## Activity
The records below are to be transcribed exactly, with the pictures removed.

[Stored data]
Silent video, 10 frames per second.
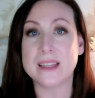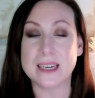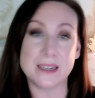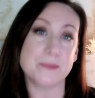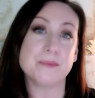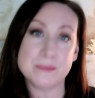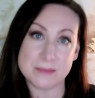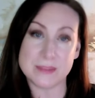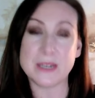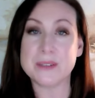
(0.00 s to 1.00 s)

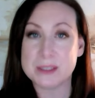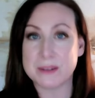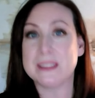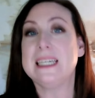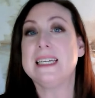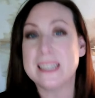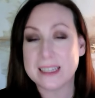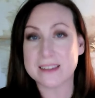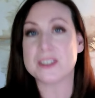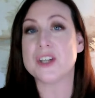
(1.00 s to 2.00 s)
that was
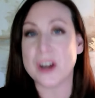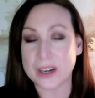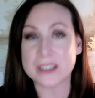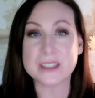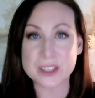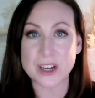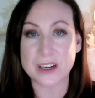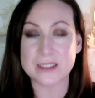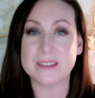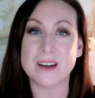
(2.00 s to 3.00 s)
leading the charge
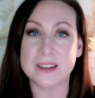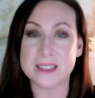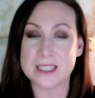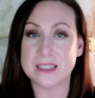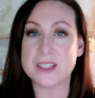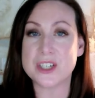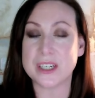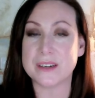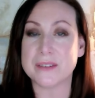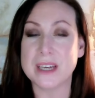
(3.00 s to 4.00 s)
on this
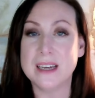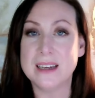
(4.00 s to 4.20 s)
initiative.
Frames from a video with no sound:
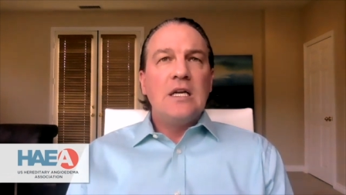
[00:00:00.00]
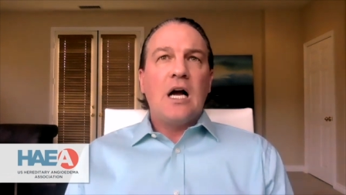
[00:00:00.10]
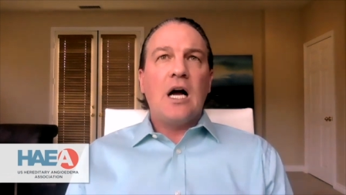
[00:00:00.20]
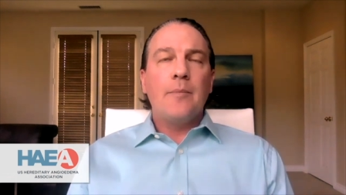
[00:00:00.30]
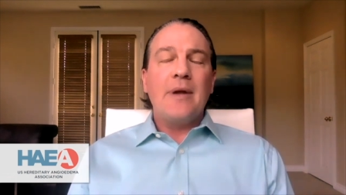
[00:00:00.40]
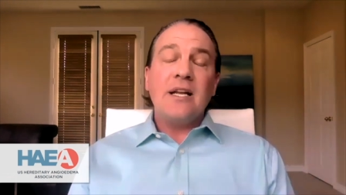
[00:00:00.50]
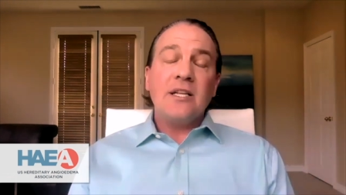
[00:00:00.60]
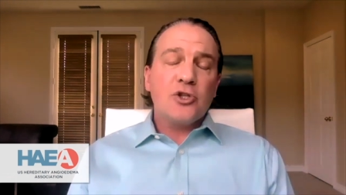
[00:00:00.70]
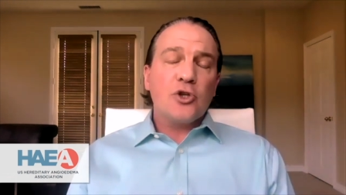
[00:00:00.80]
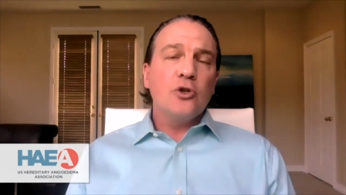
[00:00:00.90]
Um, and it's
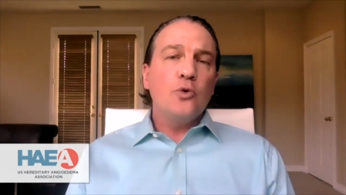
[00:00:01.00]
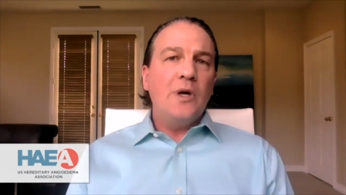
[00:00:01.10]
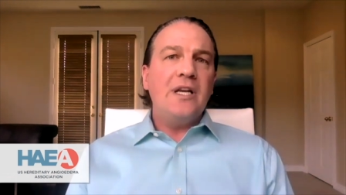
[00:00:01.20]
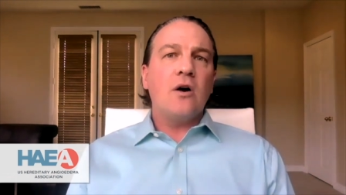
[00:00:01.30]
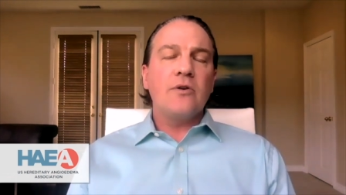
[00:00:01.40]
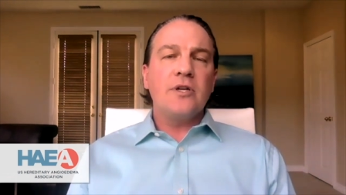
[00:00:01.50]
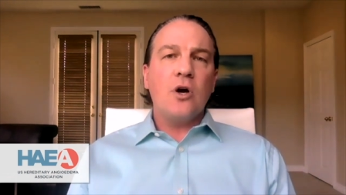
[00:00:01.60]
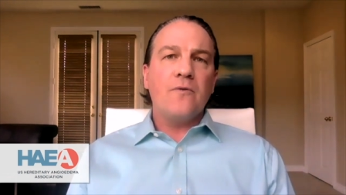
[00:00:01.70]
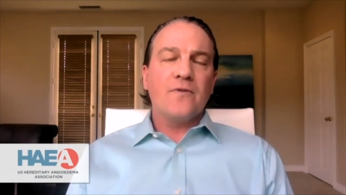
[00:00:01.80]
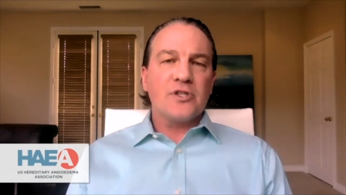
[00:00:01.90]
true, we don't know for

## The completed task
Silent video, 10 frames per second.
(0.00 s to 1.00 s)

(1.00 s to 2.00 s)
that was
(2.00 s to 3.00 s)
leading the charge
(3.00 s to 4.00 s)
on this
(4.00 s to 4.20 s)
initiative.
Frames from a video with no sound:
[00:00:00.00]
[00:00:00.10]
[00:00:00.20]
[00:00:00.30]
[00:00:00.40]
[00:00:00.50]
[00:00:00.60]
[00:00:00.70]
[00:00:00.80]
[00:00:00.90]
Um, and it's
[00:00:01.00]
[00:00:01.10]
[00:00:01.20]
[00:00:01.30]
[00:00:01.40]
[00:00:01.50]
[00:00:01.60]
[00:00:01.70]
[00:00:01.80]
[00:00:01.90]
true, we don't know for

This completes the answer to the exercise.